*Available records:*
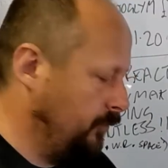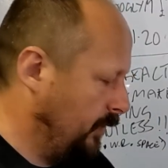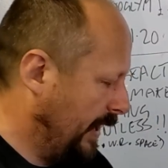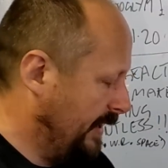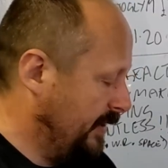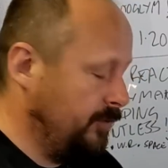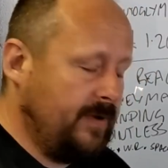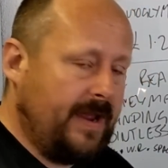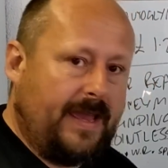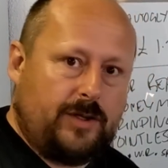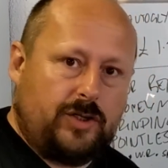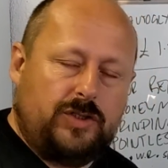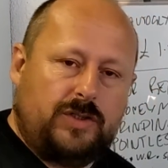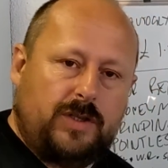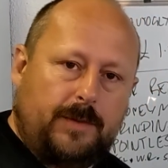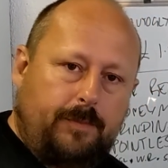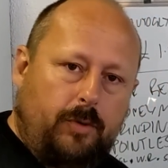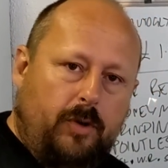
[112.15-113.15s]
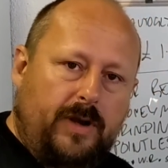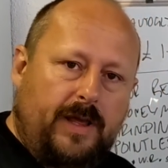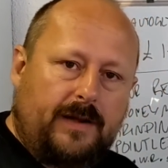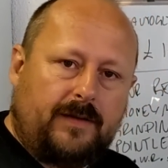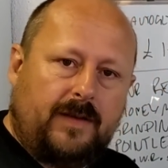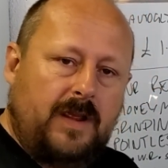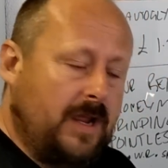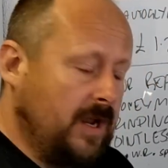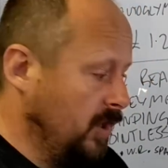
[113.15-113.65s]
and the reaction to the product.
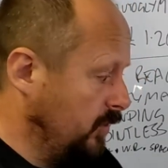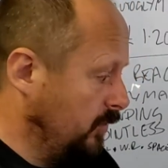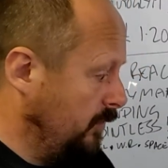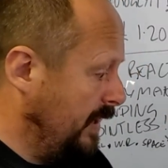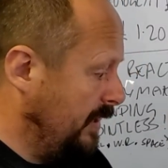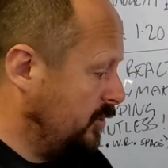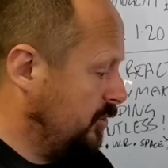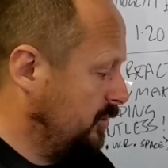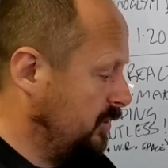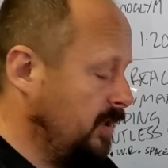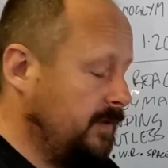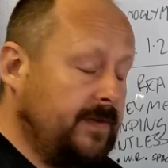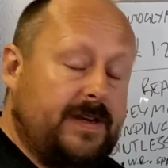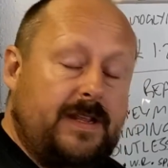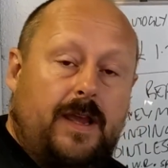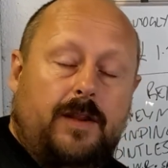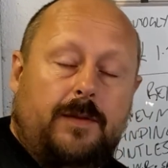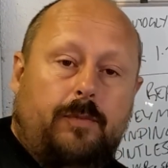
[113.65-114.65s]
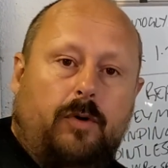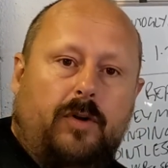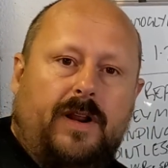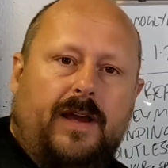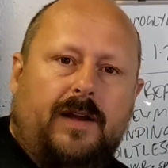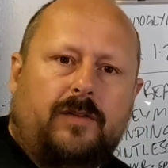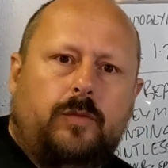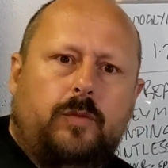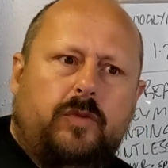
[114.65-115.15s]
The reaction to the video and the
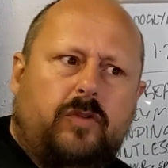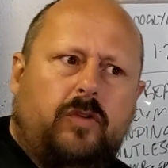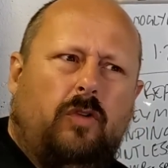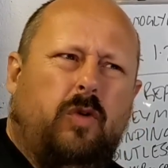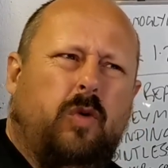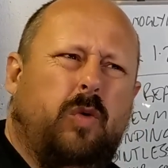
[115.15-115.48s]
product was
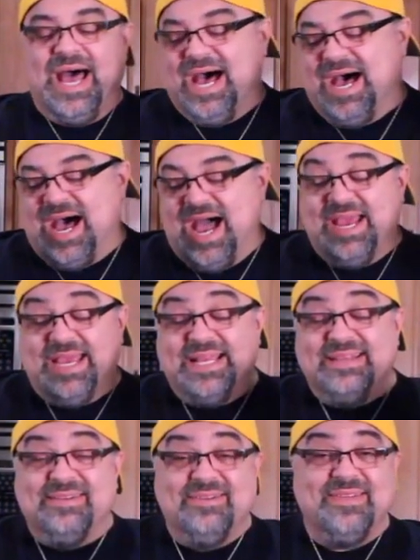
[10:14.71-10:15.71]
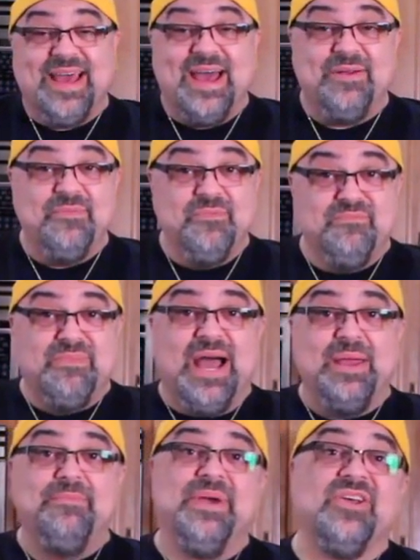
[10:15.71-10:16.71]
Uh, I consider that
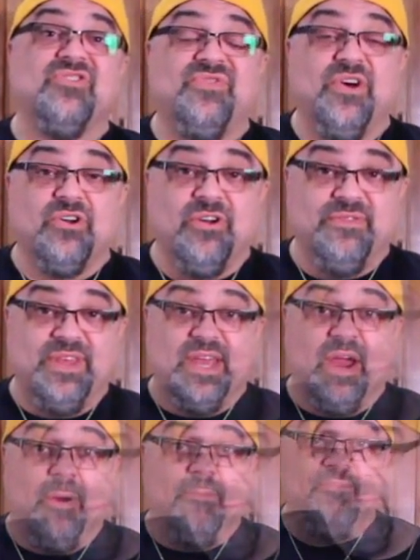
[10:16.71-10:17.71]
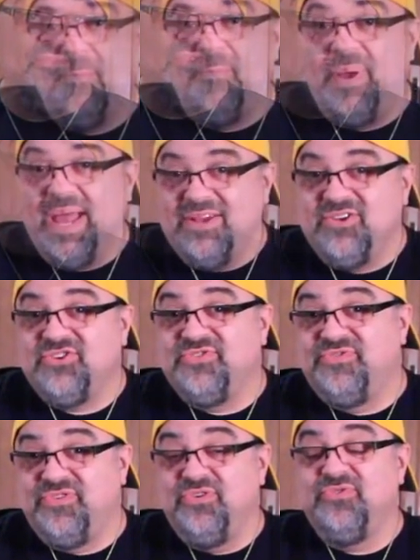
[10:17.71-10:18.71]
my biggest failure of the year. Best
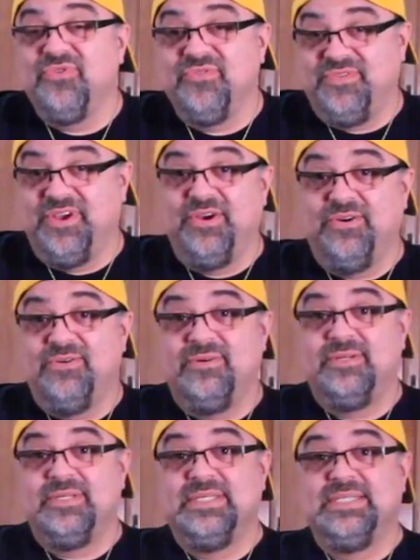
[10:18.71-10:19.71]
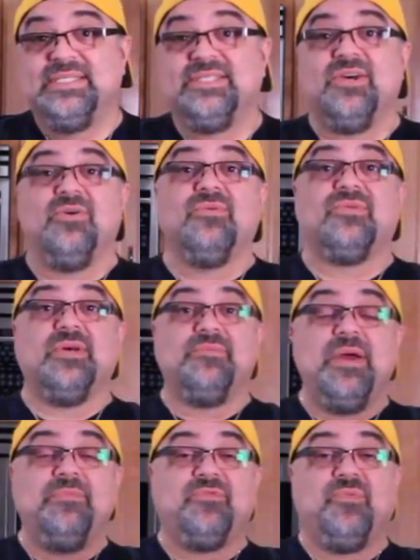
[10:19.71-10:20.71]
food review. So
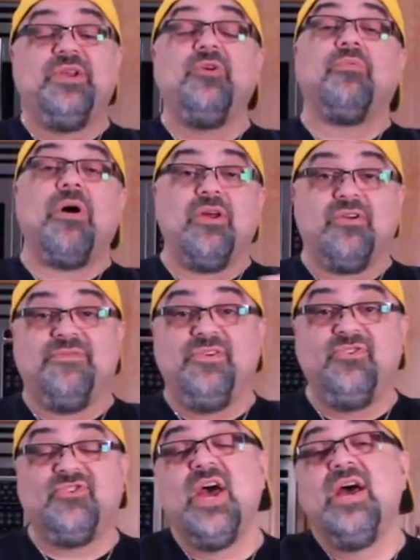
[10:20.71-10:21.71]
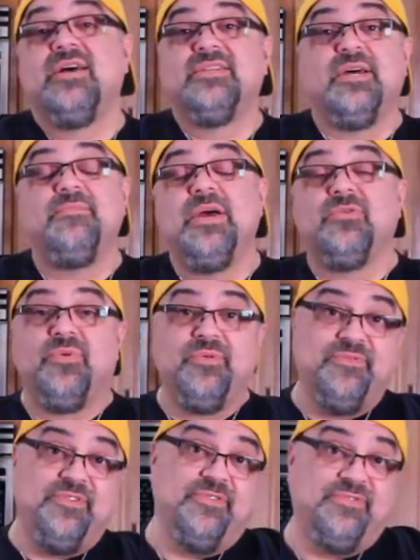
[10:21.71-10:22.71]
sometimes we do product reviews, sometimes we
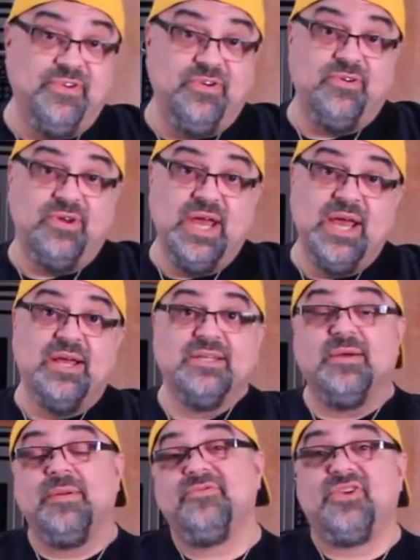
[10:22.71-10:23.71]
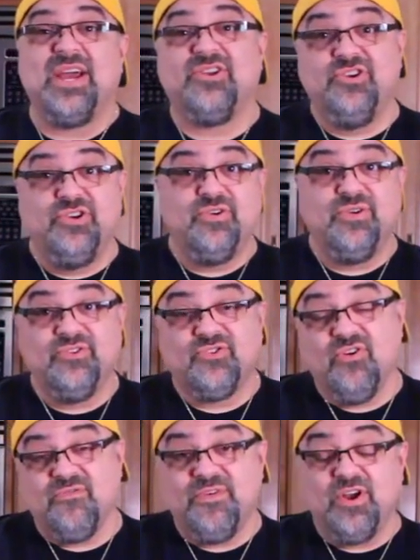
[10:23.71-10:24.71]
review food, sometimes Jack Jr. and his
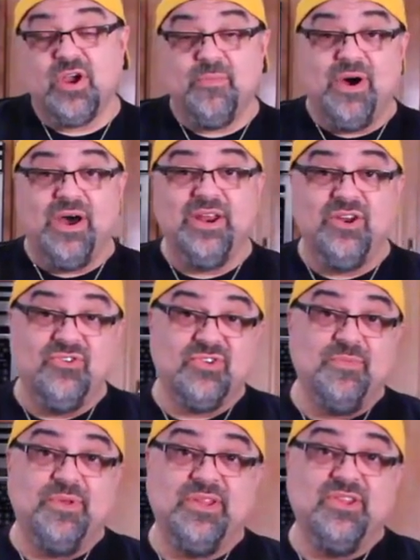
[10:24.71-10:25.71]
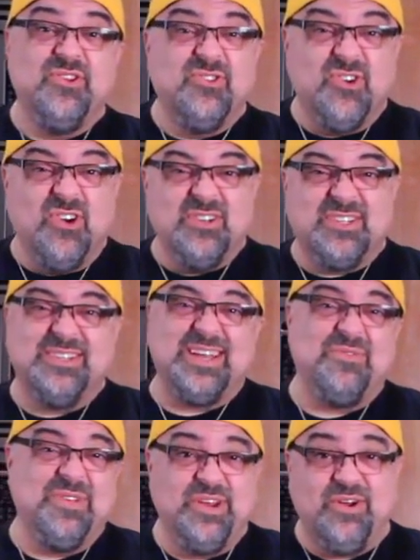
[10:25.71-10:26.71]
girlfriend will come on and do some of the desserts because
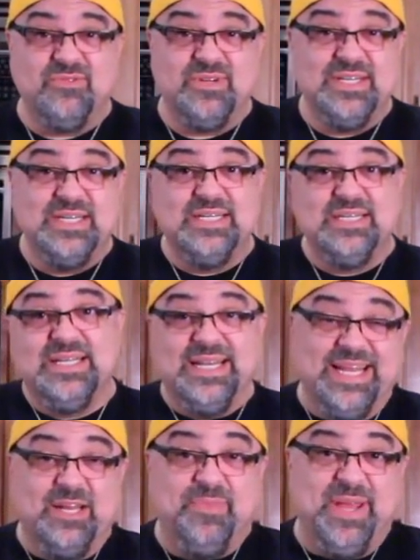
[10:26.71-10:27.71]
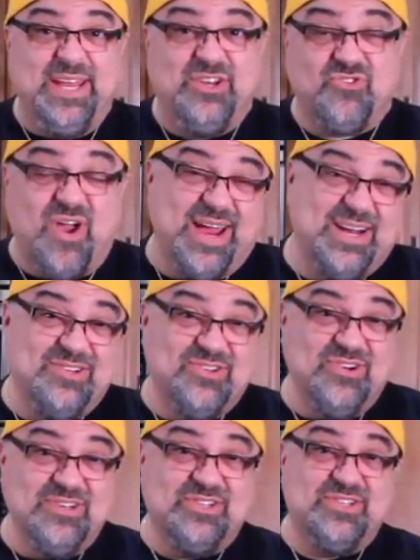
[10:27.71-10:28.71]
I really don't need to be trying
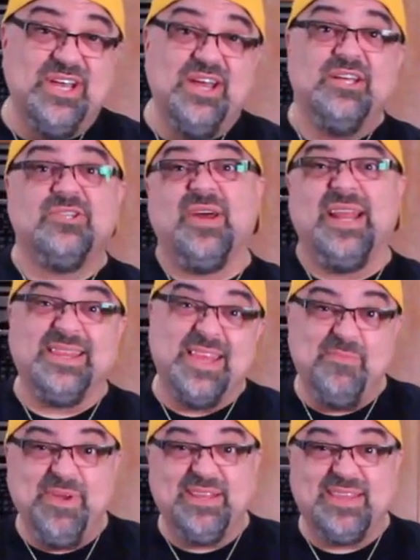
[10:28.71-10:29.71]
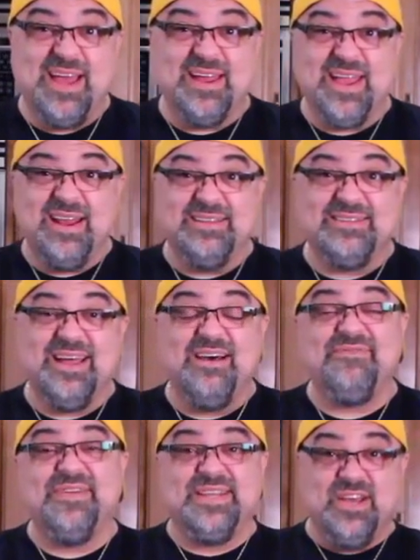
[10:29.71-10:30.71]
desserts. So I let them eat that kind of
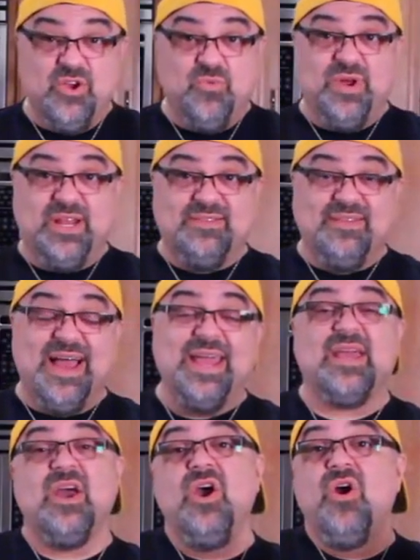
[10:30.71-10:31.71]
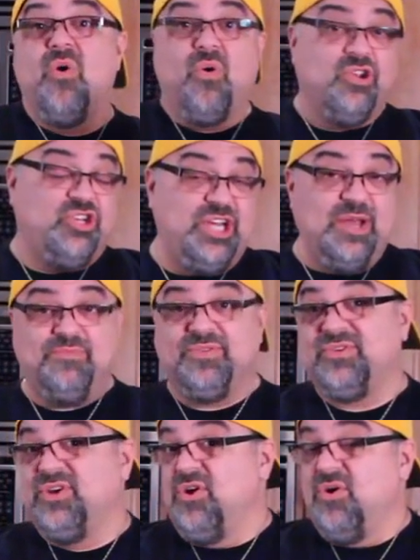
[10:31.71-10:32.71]
stuff and tell you what it's like, or
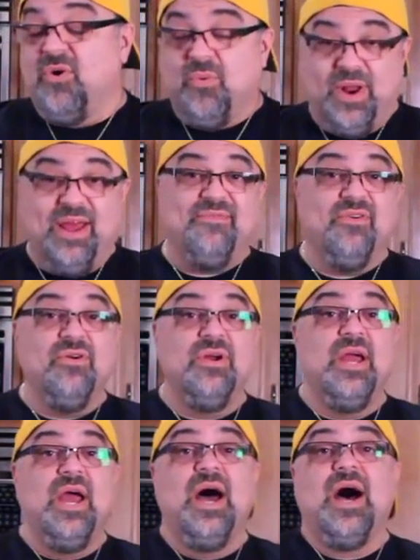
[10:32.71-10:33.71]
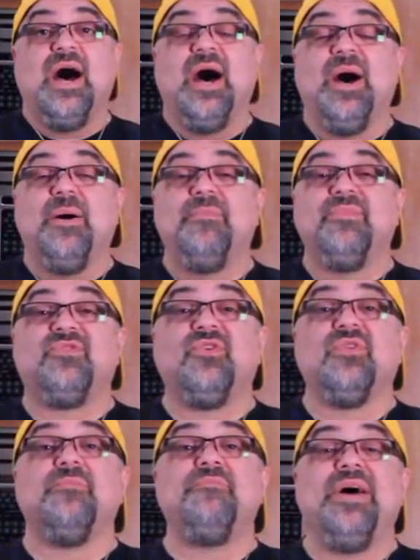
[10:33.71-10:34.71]
chips, or whatever. Um,
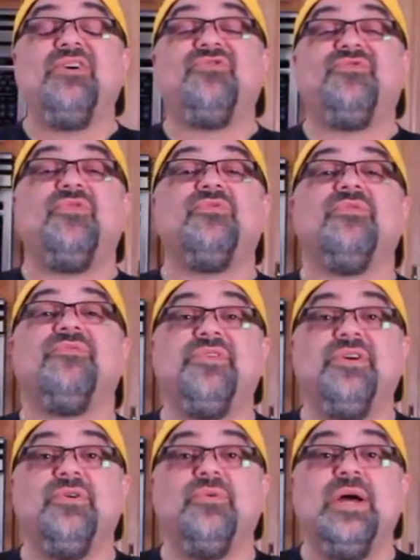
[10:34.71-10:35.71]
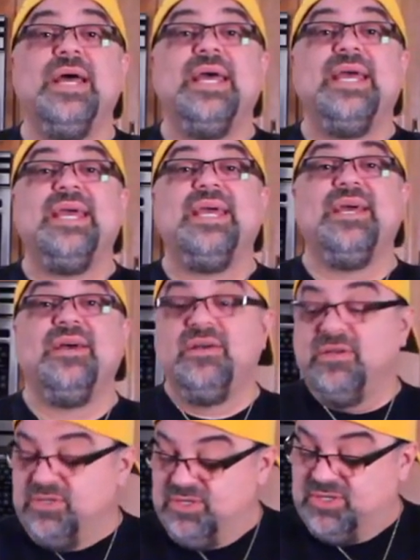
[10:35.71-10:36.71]
so the best food review
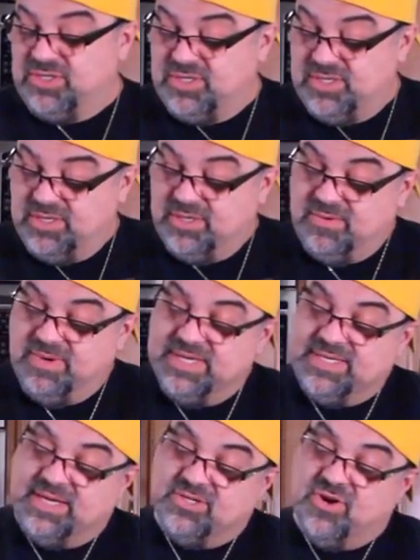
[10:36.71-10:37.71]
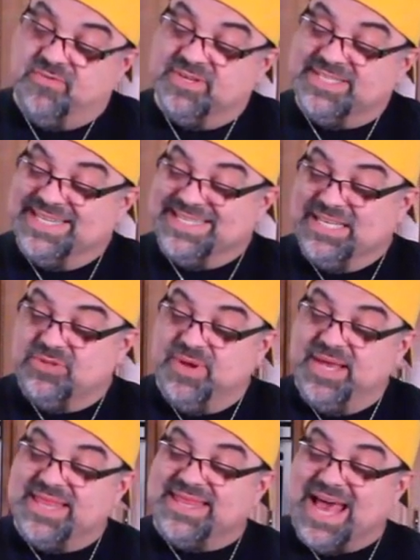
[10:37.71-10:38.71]
is what is it? It's over
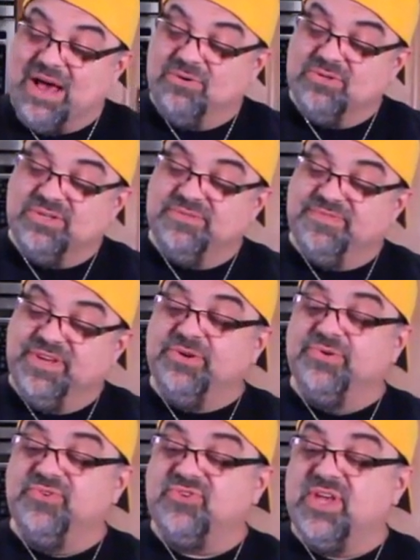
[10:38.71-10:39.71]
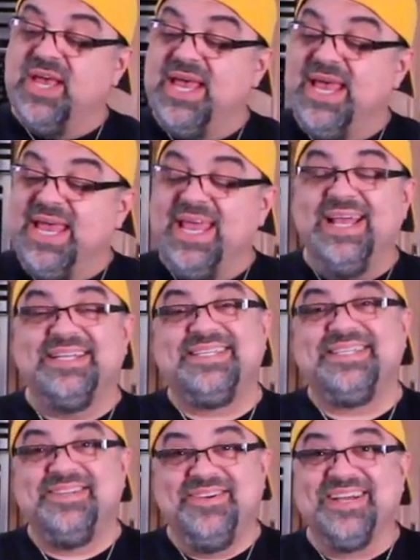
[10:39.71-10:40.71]
63,000 views.
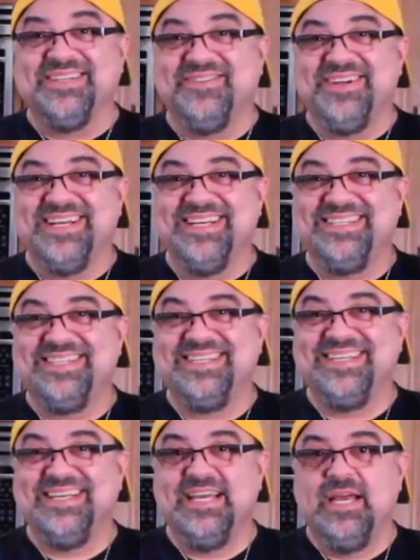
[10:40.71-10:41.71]
It's you guys know what it is?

*Exercise brief:* Copy exactly the lines of the listing above between the one holding "[10:20.71-10:21.71]" and the one holding "[10:36.71-10:37.71]", inclusive; omit all pictures.

*Result:*
[10:20.71-10:21.71]
[10:21.71-10:22.71]
sometimes we do product reviews, sometimes we
[10:22.71-10:23.71]
[10:23.71-10:24.71]
review food, sometimes Jack Jr. and his
[10:24.71-10:25.71]
[10:25.71-10:26.71]
girlfriend will come on and do some of the desserts because
[10:26.71-10:27.71]
[10:27.71-10:28.71]
I really don't need to be trying
[10:28.71-10:29.71]
[10:29.71-10:30.71]
desserts. So I let them eat that kind of
[10:30.71-10:31.71]
[10:31.71-10:32.71]
stuff and tell you what it's like, or
[10:32.71-10:33.71]
[10:33.71-10:34.71]
chips, or whatever. Um,
[10:34.71-10:35.71]
[10:35.71-10:36.71]
so the best food review
[10:36.71-10:37.71]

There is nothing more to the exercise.